The retrieval the numbers from the service (luckyNumbersService) is implemented inside function getAllLuckyNumbers, which extracts the array of numbers from a promise returned by service and wraps the array in a new promise, that is returned to the function caller. The array is kept in cachedValues variable, to avoid more invocations to the service in further function calls. Each number can then consumed, to populate the screen: user clicks on button, getLuckyNumber function is called, then getAllLuckyNumber is called (if the preloading of numbers has already completed, all calls here would here will already be handled by the cache).

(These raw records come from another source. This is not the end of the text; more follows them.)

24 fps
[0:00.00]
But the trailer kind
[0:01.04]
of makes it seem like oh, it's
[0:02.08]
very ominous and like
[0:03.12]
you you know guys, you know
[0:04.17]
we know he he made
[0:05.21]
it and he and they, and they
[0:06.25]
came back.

So far, so good. It all works.

A fact: the way promises were designed in AngularJS allow the then method to be called many times. Documentation already gives in a hint (On the initial description of then method: This method returns a new promise…) and I confirmed that by looking at the $q service source code. In order not to extend this post too much, I won’t go deep.

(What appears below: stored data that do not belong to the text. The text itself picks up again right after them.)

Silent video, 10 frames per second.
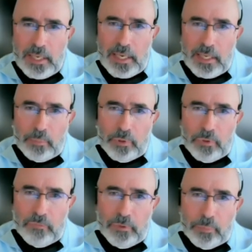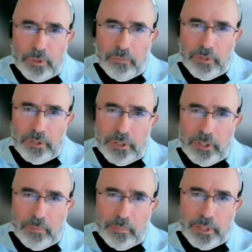and approve the
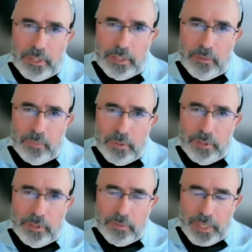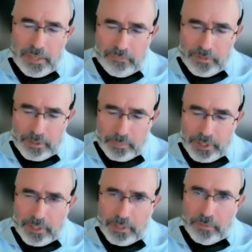privileging, but you really don't have
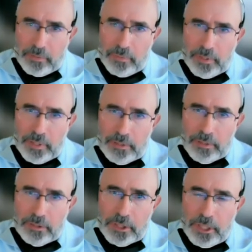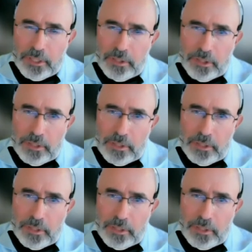independent authority to change it.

Having that said, rather than caching the array of numbers, extracted from the promise returned by luckyNumbersService, the promise itself can be cached, so the code can be polished a bit.

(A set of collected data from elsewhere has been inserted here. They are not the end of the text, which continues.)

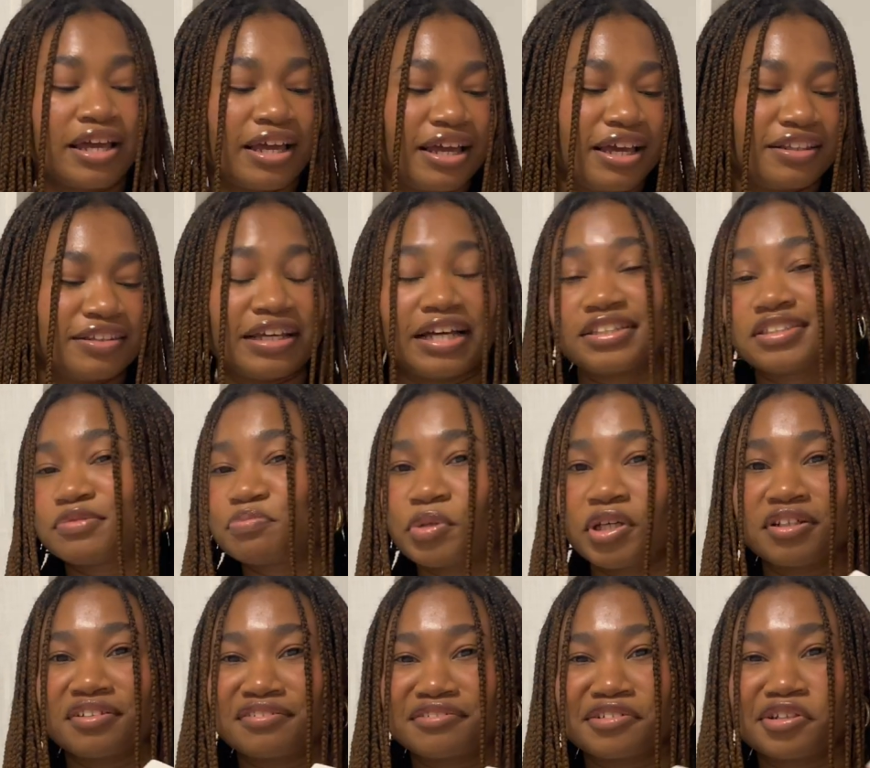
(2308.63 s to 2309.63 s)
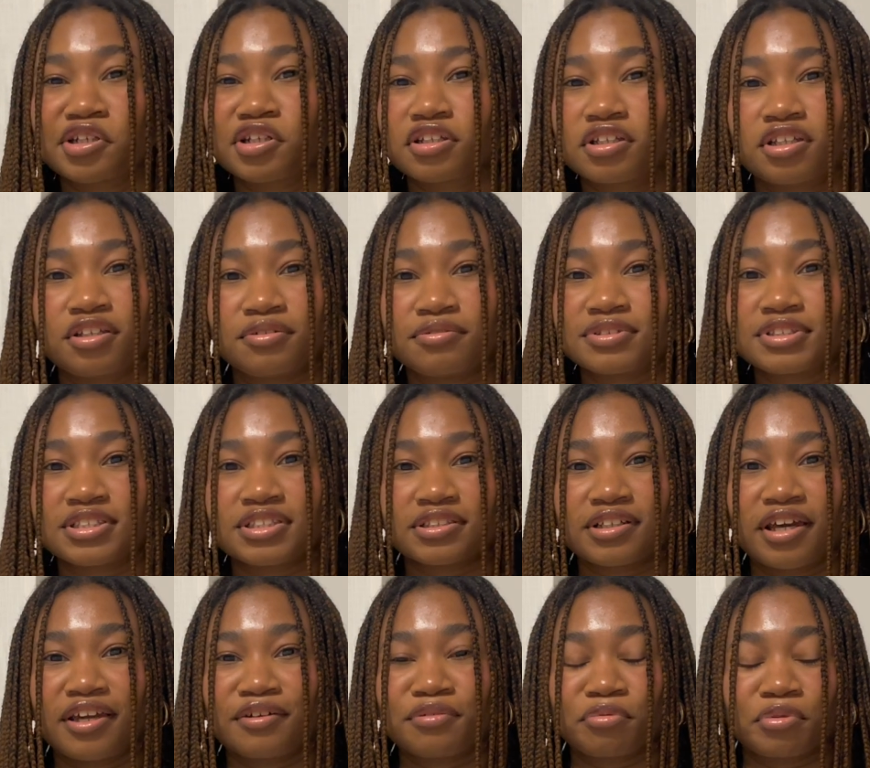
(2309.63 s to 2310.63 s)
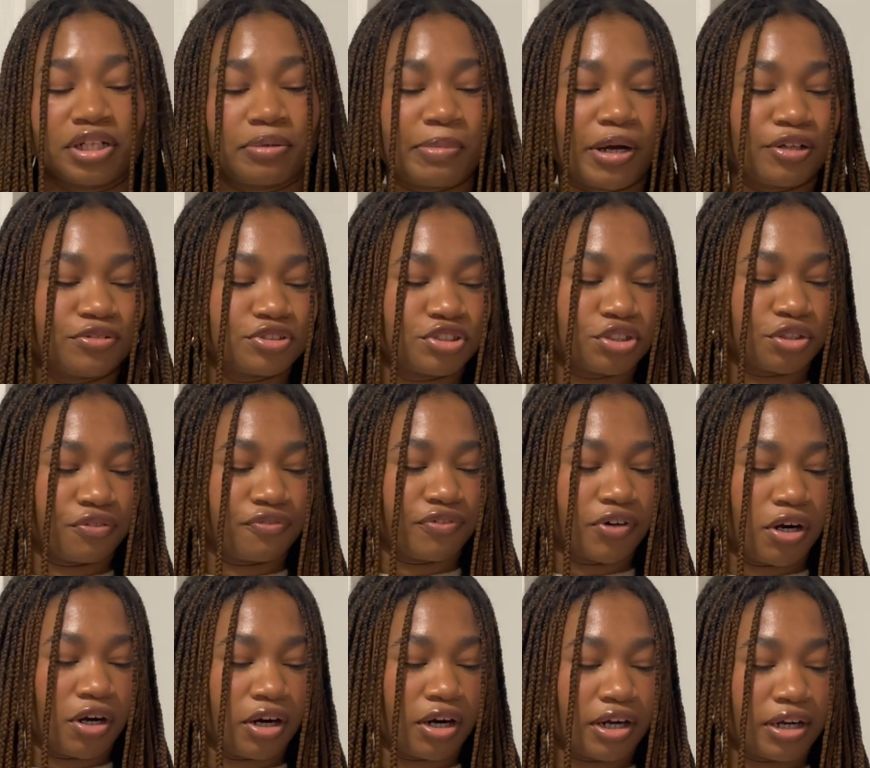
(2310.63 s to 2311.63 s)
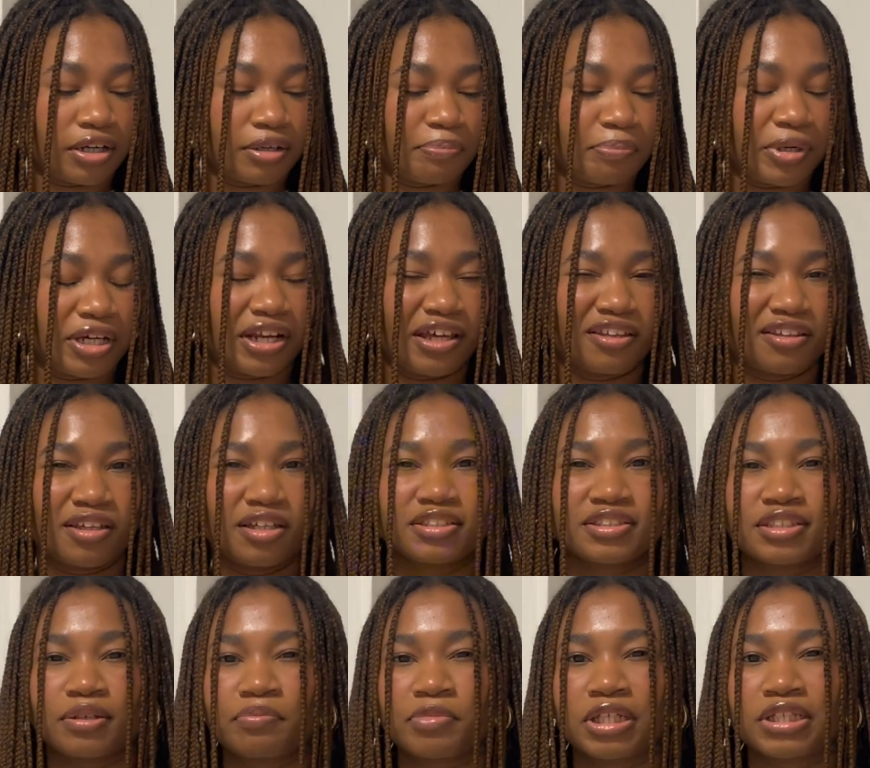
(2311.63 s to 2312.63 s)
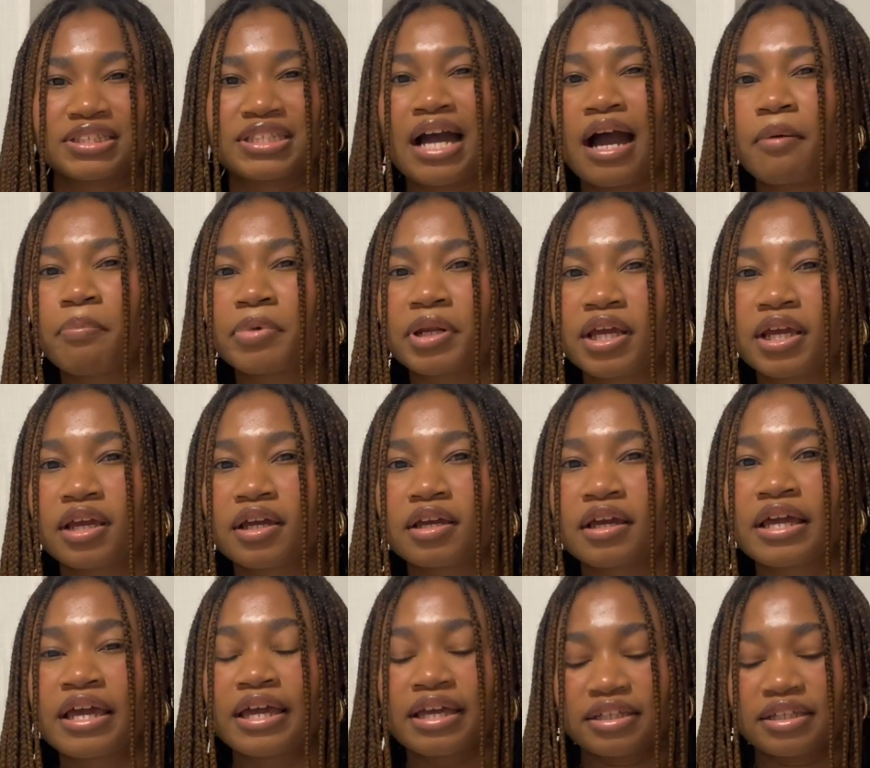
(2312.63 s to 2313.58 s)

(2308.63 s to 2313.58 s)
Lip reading: and that's been cute to like read about so far. But I think something's happening.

A second version of the controller:

appModule.controller('LuckyNumbersPromiseCachingCtrl', function ($scope, $q, luckyNumbersService) {
    // Simpler approach: the promise itself returned by the service is cached
    var cachedPromise;
    $scope.luckyNumbers = [];

    function getAllLuckyNumbers() {
        if (!cachedPromise) {
            cachedPromise = luckyNumbersService.computeLuckyNumbers();
        }

        return cachedPromise;
    }

    $scope.getLuckyNumber = function (num) {
        console.log('[Promise caching] Loading lucky number ' + (num + 1));
        getAllLuckyNumbers().then(function (result) {
            console.log('[Promise caching] Lucky number ' + (num + 1) + ' : ' + result[num]);
            $scope.luckyNumbers[num] = result[num];
        });
    };

    getAllLuckyNumbers();
});

Now, getAllLuckyNumbers caches and forwards the promise returned by the service. The rest of the code stays the same, where each user click to a button makes the corresponding numbers provided by the service to populate the screen. And for multiple button clicks, the promise instance cached by the controller will be able to handle each then call made inside getLuckyNumber, invoking the callback with the array of numbers computed by the service.

Even if getAllLuckyNumbers had to create a new promise, to wrap result of perhaps some transformation, validation, filtering or any other operation over the numbers provided by the service, that promise could be kept and reused later.